#### What is expected:
Leaving out the pictures, restate each record below word for word.

★ ★ ★ ★

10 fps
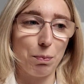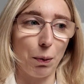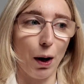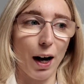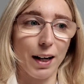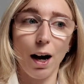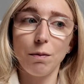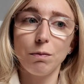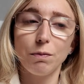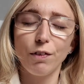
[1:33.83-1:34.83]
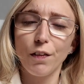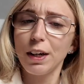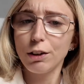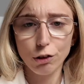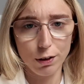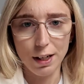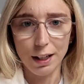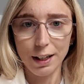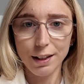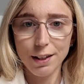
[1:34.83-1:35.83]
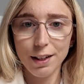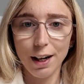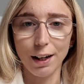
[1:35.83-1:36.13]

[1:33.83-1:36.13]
But I am very intrigued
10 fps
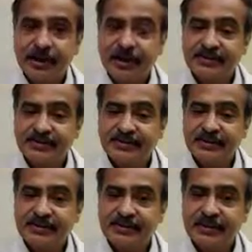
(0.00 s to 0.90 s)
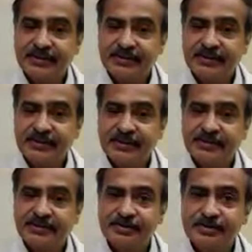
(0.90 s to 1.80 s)
and this third natural
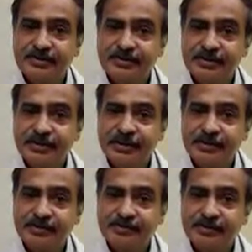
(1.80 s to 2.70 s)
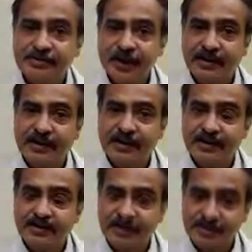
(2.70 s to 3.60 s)
curvature is due to presence of bladder neck
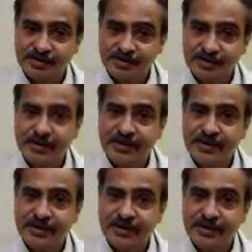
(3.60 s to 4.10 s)
elevation,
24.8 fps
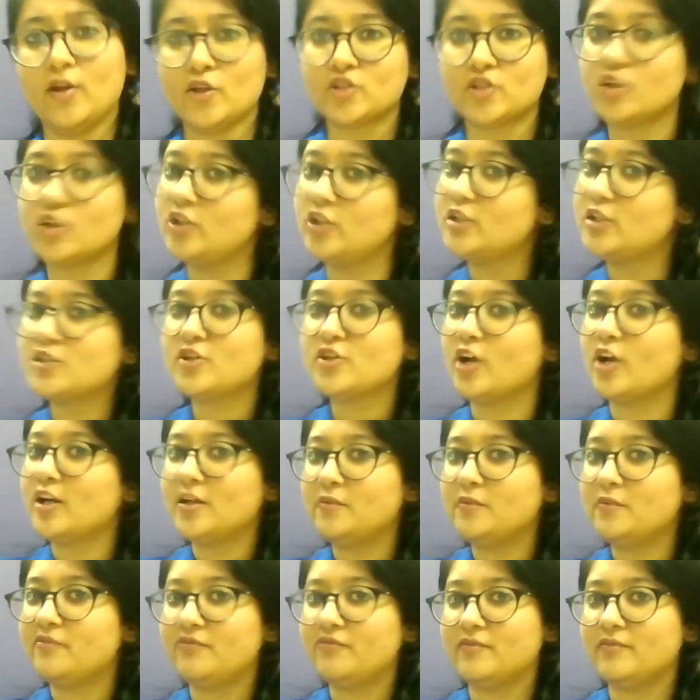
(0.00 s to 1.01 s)
Soul is not
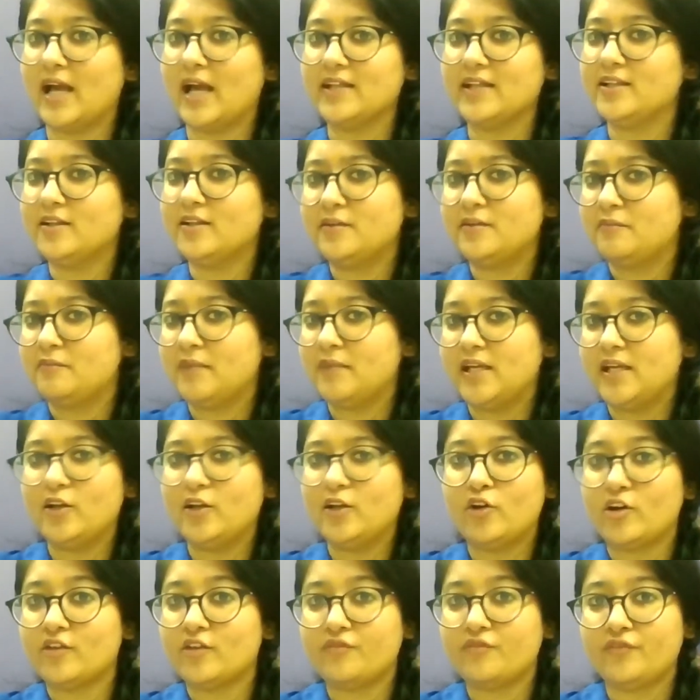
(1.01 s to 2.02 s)
neither a male nor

★ ★ ★ ★

#### Answer section:
10 fps
[1:33.83-1:34.83]
[1:34.83-1:35.83]
[1:35.83-1:36.13]

[1:33.83-1:36.13]
But I am very intrigued
10 fps
(0.00 s to 0.90 s)
(0.90 s to 1.80 s)
and this third natural
(1.80 s to 2.70 s)
(2.70 s to 3.60 s)
curvature is due to presence of bladder neck
(3.60 s to 4.10 s)
elevation,
24.8 fps
(0.00 s to 1.01 s)
Soul is not
(1.01 s to 2.02 s)
neither a male nor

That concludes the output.